A single chain-of-thought decode can be derailed by one bad step, and greedy decoding commits to that path with no recovery. Self-consistency hedges across many paths, so an occasional faulty chain is outvoted by the correct majority. On arithmetic and commonsense reasoning benchmarks such as GSM8K, Wang et al. reported sizable accuracy gains over plain chain-of-thought prompting.

The method needs no extra training, no verifier, and no changes to the model. It only adds inference cost, since it generates and evaluates several completions per question. That cost makes self-consistency an early and widely cited example of test-time compute, where spending more computation at inference buys higher accuracy.

  • Outvoting faulty chains makes reasoning more reliable than a single greedy decode.
  • No training or verifier required, only added inference compute.
  • An early example of trading test-time compute for accuracy.

Limitations

Self-consistency works only when answers can be compared and counted, such as a final number or a multiple-choice letter. For open-ended generation, where two correct answers may be worded differently, a plain majority vote does not apply cleanly.

It also multiplies inference cost by the number of samples, which can be significant for long reasoning chains. And because it aggregates only final answers, a problem where most sampled paths share the same systematic error will still vote for the wrong answer.
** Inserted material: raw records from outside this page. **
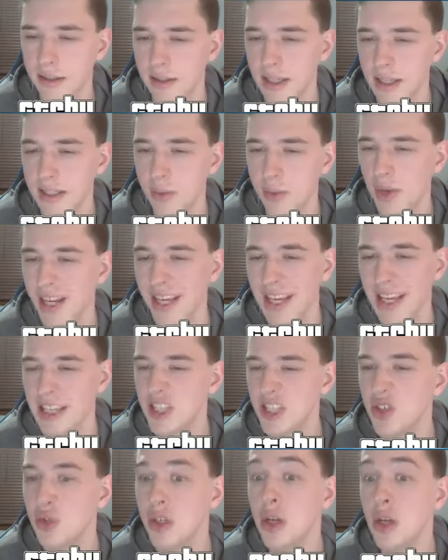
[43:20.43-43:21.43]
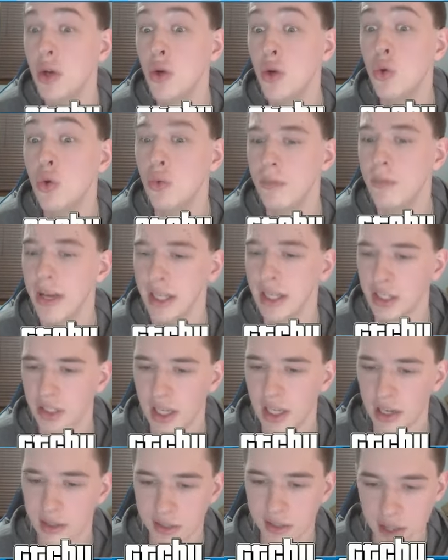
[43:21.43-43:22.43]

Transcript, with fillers: That's why I can't do too many shoutouts.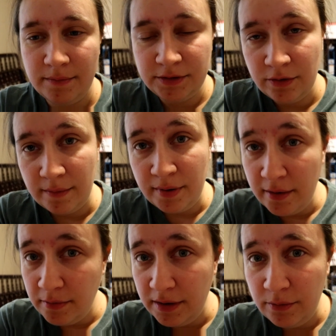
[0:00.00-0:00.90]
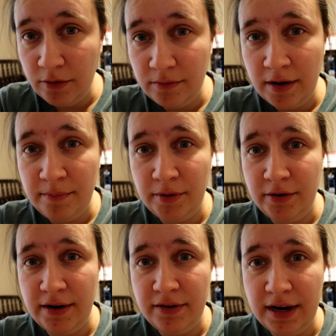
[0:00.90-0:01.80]
So I probably won't
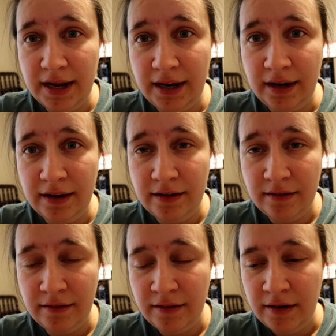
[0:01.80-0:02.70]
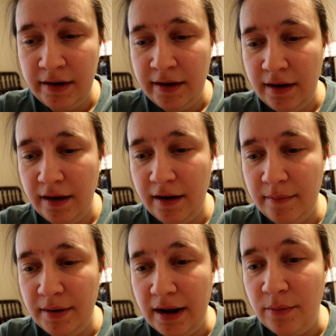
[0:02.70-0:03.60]
upload every day, uh,
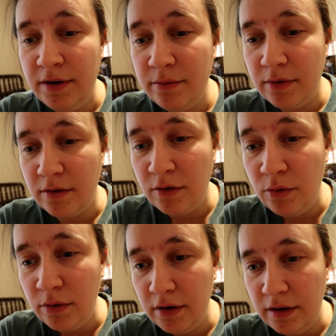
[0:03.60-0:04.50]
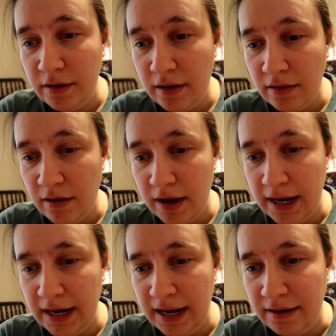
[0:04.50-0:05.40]
but I will record a
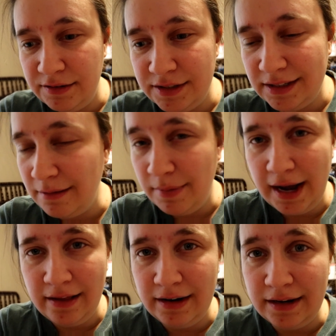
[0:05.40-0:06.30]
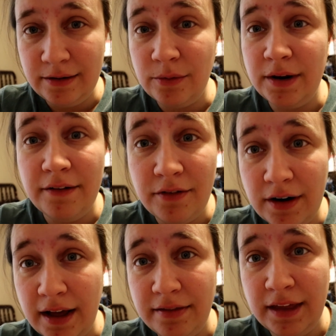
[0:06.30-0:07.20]
lot and just compile it into
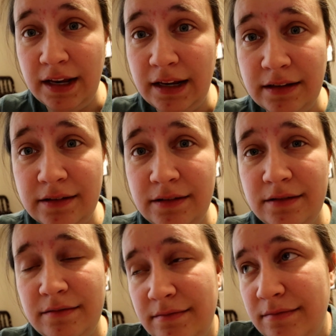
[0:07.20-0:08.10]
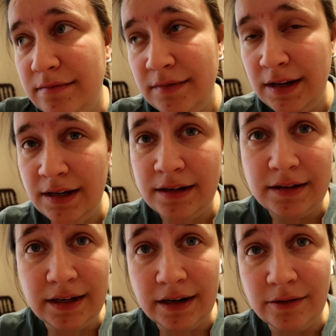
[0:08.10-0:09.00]
whatever I think is,
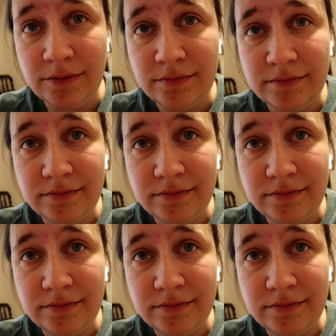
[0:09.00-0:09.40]
you know,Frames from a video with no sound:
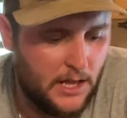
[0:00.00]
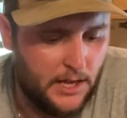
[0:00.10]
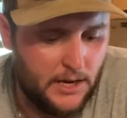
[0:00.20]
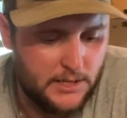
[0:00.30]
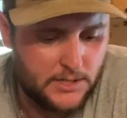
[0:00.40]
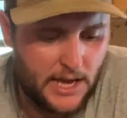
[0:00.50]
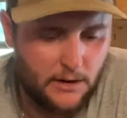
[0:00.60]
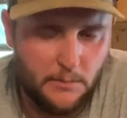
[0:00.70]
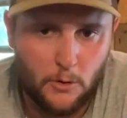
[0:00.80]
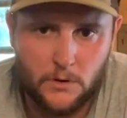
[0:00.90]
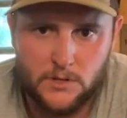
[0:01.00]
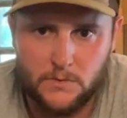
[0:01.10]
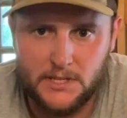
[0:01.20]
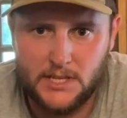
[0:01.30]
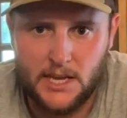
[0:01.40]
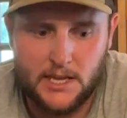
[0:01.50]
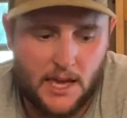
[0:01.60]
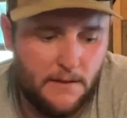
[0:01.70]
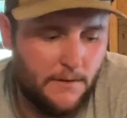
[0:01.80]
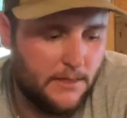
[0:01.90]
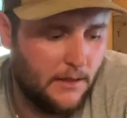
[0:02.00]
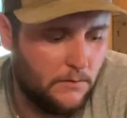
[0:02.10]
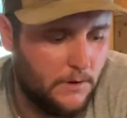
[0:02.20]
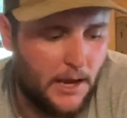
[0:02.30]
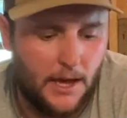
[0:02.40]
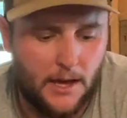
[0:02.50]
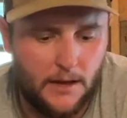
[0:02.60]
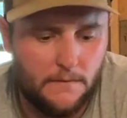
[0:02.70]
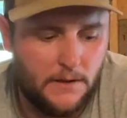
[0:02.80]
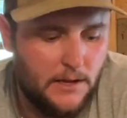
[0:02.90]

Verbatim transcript: And in Saturday mornings, we take everything we haveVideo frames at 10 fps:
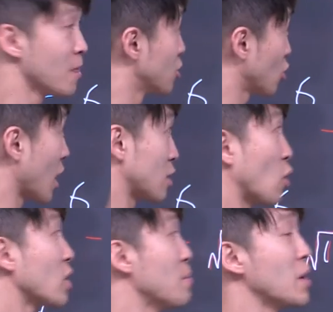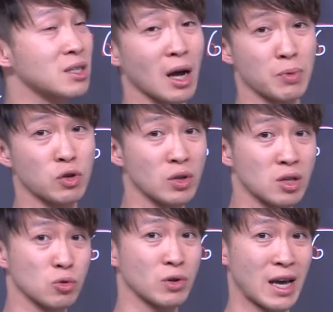So guys, don't get mixed up between
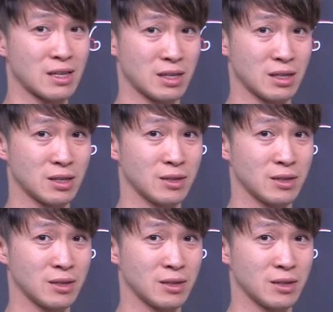these two cases.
  • Best for tasks with discrete, comparable answers.
  • Inference cost scales with the number of sampled paths.
  • Shared systematic errors can still win the vote.

Key takeaways

  • Self-consistency samples multiple chain-of-thought paths and chooses the final answer by majority vote.
  • Diversity comes from temperature sampling, and only final answers are aggregated.
  • It improves accuracy on reasoning benchmarks without any model retraining.
  • The cost is extra inference compute, scaling with the number of sampled paths.
  • It applies best to tasks with discrete, comparable answers and can fail on shared systematic errors.

Frequently asked questions

Self-consistency is a decoding strategy that samples several chain-of-thought reasoning paths for the same prompt and selects the final answer by majority vote. Aggregating diverse paths makes reasoning more reliable than a single greedy decode.
A single chain can be derailed by one bad step. Self-consistency generates many chains at non-zero temperature, discards the reasoning, and votes on the answers, so occasional faulty chains are outvoted by the correct majority.
No. It is a pure inference-time method that needs no training, fine-tuning, or verifier. It only changes how outputs are decoded and aggregated, at the cost of generating several completions per question.
It needs non-zero temperature, often around 0.5 to 0.7, so the sampled chains are diverse. Too low collapses the chains to near-identical reasoning, and too high makes them noisy and less accurate.
It works only when answers can be compared and counted, such as numbers or multiple-choice letters. It multiplies inference cost by the sample count, and if most sampled paths share the same systematic error the vote can still be wrong.